Leave the pictures out, and transcribe the material below exactly from the line with "[00:00:03.12]" to the line with "[00:00:04.40]", both lines included.
### Data for review ###
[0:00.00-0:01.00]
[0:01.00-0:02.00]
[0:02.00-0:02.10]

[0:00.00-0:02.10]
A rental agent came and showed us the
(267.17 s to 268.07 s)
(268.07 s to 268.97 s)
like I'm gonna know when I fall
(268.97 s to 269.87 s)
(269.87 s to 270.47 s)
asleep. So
###
### Data for review ###
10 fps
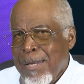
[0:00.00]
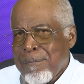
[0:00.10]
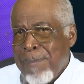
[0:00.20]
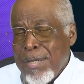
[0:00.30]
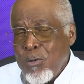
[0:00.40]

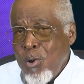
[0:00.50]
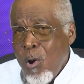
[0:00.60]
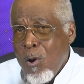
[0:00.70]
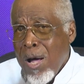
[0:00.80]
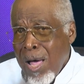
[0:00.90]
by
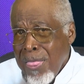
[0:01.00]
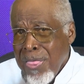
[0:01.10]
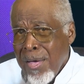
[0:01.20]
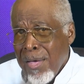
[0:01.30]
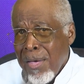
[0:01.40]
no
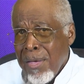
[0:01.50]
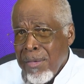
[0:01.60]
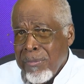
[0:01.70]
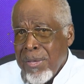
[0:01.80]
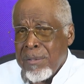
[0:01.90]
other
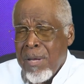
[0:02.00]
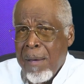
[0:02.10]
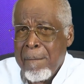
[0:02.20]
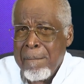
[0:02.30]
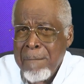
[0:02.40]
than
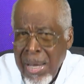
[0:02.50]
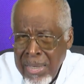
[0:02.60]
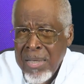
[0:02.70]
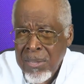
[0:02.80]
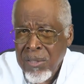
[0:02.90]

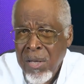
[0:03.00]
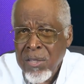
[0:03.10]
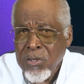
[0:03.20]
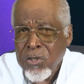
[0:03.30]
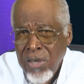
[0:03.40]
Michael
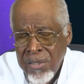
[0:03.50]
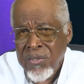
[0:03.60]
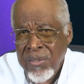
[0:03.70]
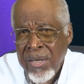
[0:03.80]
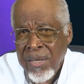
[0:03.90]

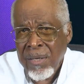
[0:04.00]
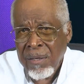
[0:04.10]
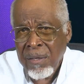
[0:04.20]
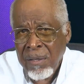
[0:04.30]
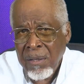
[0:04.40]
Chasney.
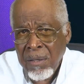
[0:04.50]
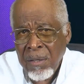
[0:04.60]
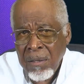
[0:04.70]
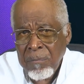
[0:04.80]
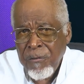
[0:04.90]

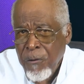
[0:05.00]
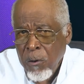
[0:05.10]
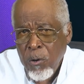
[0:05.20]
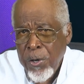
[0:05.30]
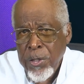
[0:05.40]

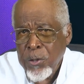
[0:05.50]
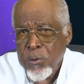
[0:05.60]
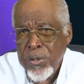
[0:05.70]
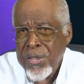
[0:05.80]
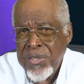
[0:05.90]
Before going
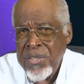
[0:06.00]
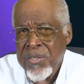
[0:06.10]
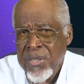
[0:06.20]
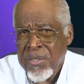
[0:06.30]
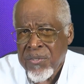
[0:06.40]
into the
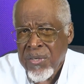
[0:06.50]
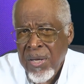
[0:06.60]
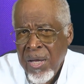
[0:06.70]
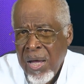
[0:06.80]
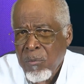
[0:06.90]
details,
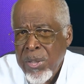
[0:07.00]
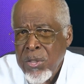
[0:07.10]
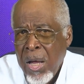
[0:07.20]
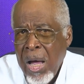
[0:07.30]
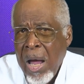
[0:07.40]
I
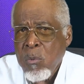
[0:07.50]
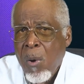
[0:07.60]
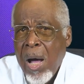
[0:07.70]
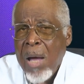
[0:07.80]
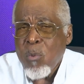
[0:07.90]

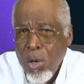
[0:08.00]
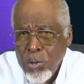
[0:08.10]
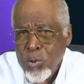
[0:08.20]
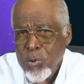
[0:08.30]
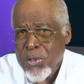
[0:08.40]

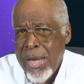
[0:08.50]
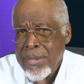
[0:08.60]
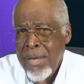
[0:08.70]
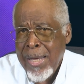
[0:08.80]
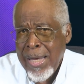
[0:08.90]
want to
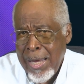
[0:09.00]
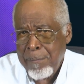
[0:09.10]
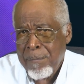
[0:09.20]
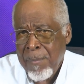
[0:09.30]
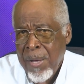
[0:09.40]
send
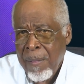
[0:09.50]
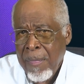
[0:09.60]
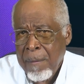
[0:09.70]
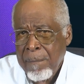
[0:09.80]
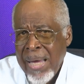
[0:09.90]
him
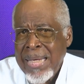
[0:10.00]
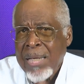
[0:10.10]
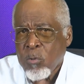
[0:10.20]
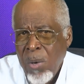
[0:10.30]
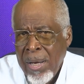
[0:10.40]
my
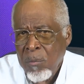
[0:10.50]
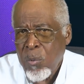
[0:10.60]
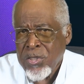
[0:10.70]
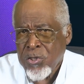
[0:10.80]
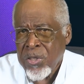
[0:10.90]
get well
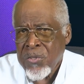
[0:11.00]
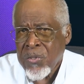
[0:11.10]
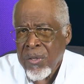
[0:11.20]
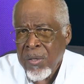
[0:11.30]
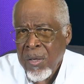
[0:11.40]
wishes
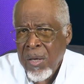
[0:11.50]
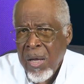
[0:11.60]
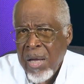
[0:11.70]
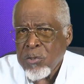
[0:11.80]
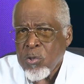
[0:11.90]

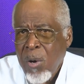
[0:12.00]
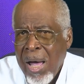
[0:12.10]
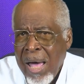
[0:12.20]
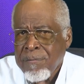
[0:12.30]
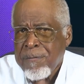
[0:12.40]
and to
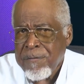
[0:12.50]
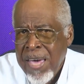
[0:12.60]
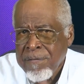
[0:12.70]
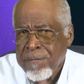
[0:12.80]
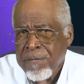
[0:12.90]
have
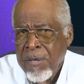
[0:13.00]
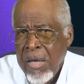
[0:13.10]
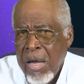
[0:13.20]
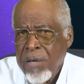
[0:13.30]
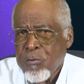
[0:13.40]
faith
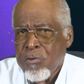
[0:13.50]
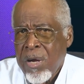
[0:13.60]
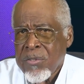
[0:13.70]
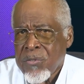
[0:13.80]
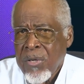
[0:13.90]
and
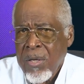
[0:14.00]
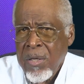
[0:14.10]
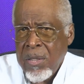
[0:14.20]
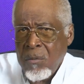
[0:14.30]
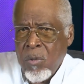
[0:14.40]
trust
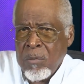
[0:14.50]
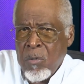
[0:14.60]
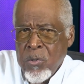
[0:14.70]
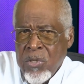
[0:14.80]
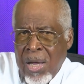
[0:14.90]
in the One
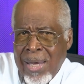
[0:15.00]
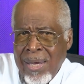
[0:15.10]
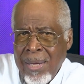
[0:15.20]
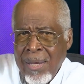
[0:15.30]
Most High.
###
### Data for review ###
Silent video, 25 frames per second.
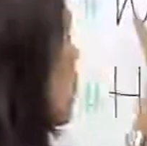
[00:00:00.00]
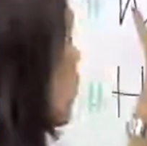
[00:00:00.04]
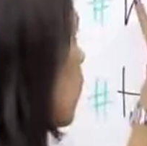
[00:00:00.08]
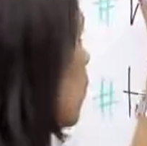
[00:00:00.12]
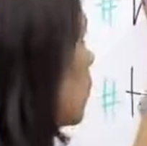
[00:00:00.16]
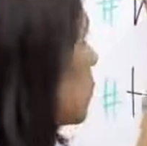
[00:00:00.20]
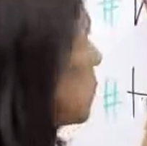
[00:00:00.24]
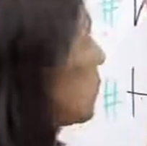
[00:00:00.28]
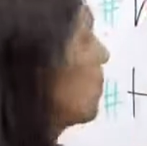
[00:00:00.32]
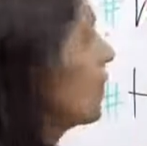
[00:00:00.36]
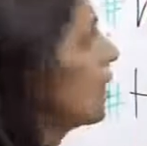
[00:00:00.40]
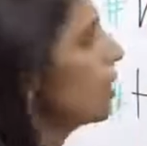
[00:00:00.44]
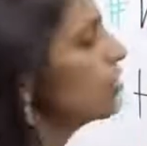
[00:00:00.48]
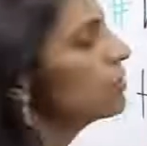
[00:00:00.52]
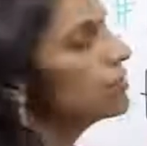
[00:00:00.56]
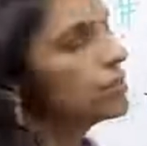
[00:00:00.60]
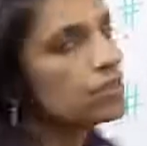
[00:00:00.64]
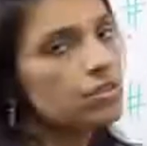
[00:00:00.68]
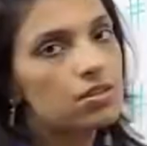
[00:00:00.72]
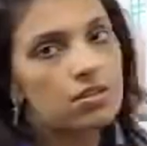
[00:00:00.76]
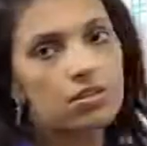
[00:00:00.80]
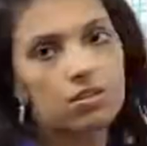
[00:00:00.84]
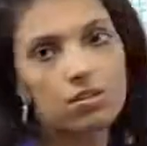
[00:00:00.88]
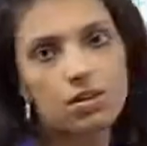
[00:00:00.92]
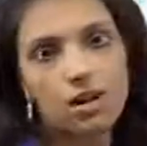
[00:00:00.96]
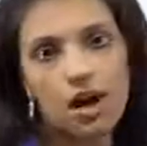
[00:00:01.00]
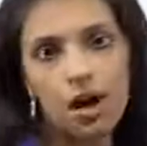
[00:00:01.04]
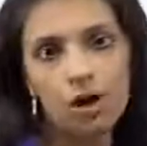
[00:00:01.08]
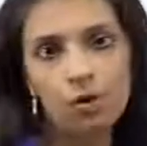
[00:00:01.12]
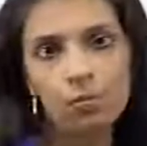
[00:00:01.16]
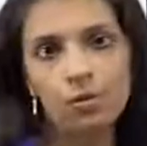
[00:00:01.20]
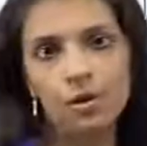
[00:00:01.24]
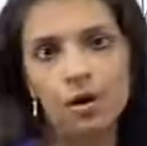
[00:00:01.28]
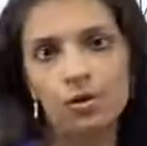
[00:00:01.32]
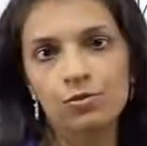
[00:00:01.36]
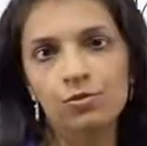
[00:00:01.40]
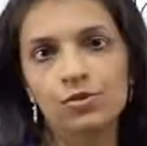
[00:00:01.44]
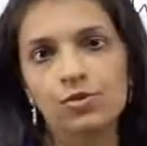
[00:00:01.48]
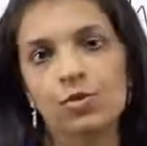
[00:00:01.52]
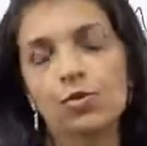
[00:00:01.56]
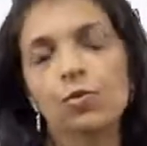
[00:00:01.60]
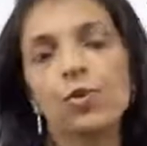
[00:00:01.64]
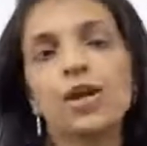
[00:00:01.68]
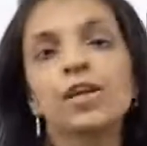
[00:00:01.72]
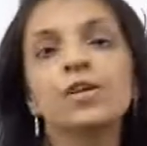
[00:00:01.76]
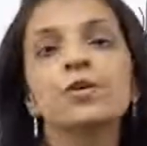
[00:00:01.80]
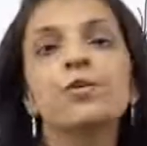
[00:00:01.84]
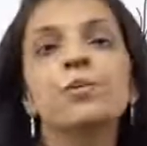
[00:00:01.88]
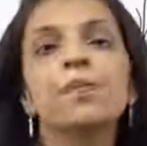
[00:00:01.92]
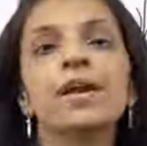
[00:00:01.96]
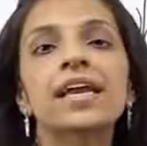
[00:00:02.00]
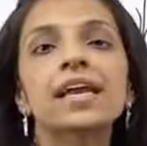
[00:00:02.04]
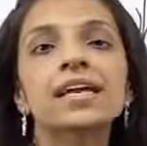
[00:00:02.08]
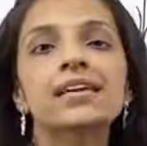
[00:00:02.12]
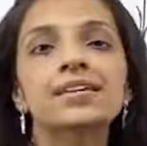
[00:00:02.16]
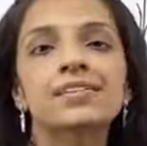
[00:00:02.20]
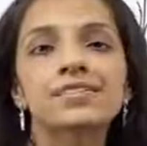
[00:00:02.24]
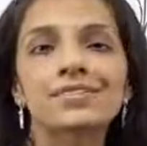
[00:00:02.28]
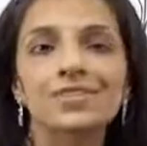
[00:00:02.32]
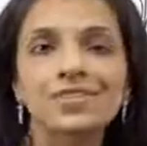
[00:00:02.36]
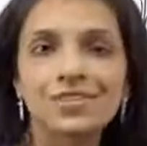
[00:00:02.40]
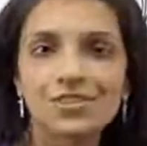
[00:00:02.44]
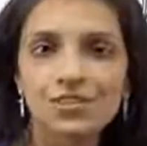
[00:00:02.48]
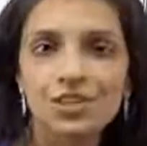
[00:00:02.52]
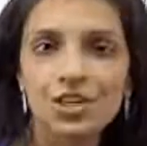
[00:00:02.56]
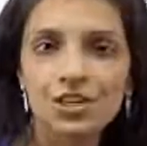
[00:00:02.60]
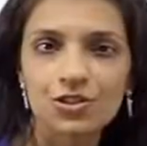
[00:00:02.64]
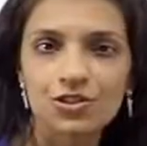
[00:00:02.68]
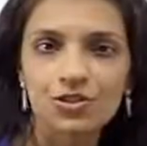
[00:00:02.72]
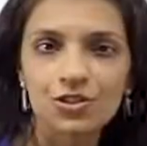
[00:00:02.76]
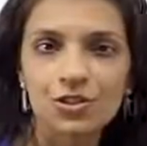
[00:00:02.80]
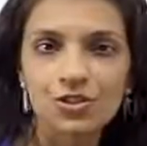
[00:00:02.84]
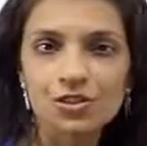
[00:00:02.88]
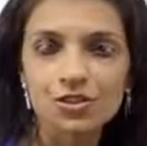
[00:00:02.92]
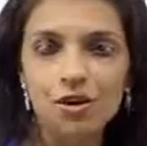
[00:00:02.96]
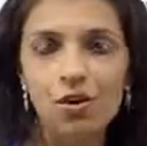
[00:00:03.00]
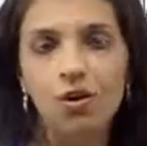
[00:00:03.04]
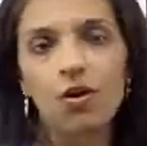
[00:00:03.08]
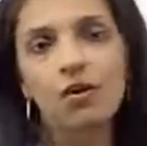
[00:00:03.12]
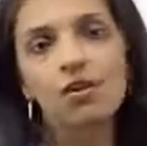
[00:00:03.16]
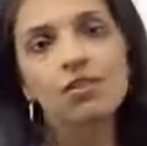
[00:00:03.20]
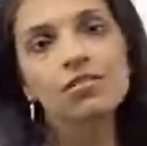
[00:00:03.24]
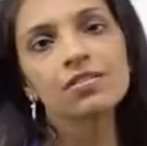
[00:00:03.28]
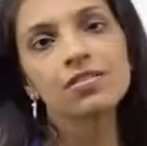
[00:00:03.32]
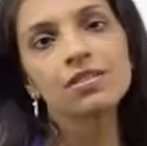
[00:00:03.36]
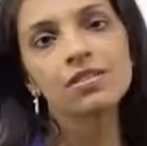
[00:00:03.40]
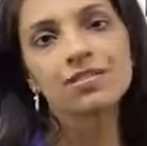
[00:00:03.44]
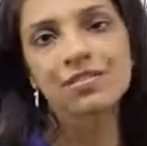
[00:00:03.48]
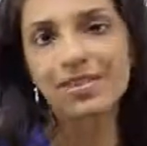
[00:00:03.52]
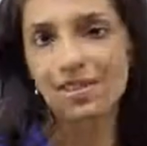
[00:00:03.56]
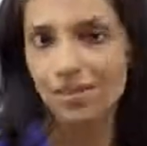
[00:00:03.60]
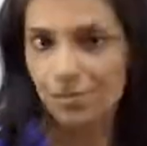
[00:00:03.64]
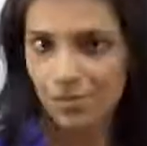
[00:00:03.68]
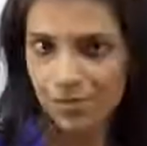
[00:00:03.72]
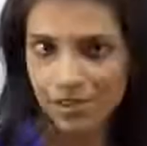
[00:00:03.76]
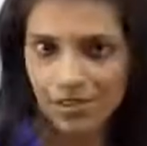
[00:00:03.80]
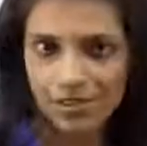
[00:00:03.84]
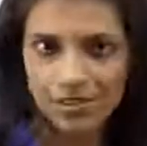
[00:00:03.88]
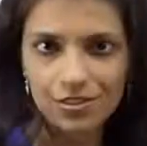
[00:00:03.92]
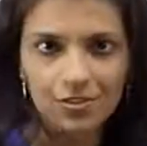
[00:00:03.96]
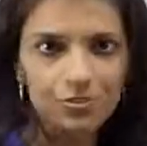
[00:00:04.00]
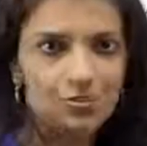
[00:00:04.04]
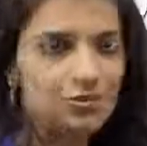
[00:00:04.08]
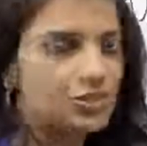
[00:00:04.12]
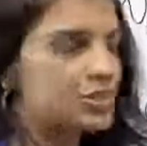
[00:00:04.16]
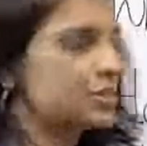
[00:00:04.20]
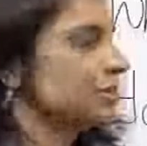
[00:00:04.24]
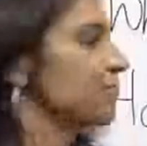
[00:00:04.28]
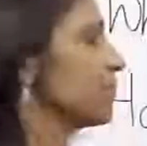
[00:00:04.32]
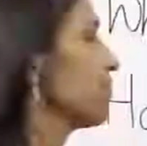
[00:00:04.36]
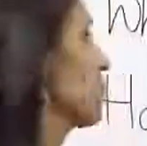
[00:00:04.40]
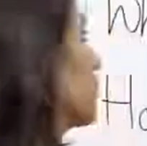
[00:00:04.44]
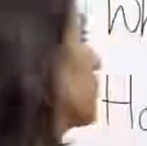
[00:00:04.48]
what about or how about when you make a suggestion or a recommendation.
###
## Task output
[00:00:03.12]
[00:00:03.16]
[00:00:03.20]
[00:00:03.24]
[00:00:03.28]
[00:00:03.32]
[00:00:03.36]
[00:00:03.40]
[00:00:03.44]
[00:00:03.48]
[00:00:03.52]
[00:00:03.56]
[00:00:03.60]
[00:00:03.64]
[00:00:03.68]
[00:00:03.72]
[00:00:03.76]
[00:00:03.80]
[00:00:03.84]
[00:00:03.88]
[00:00:03.92]
[00:00:03.96]
[00:00:04.00]
[00:00:04.04]
[00:00:04.08]
[00:00:04.12]
[00:00:04.16]
[00:00:04.20]
[00:00:04.24]
[00:00:04.28]
[00:00:04.32]
[00:00:04.36]
[00:00:04.40]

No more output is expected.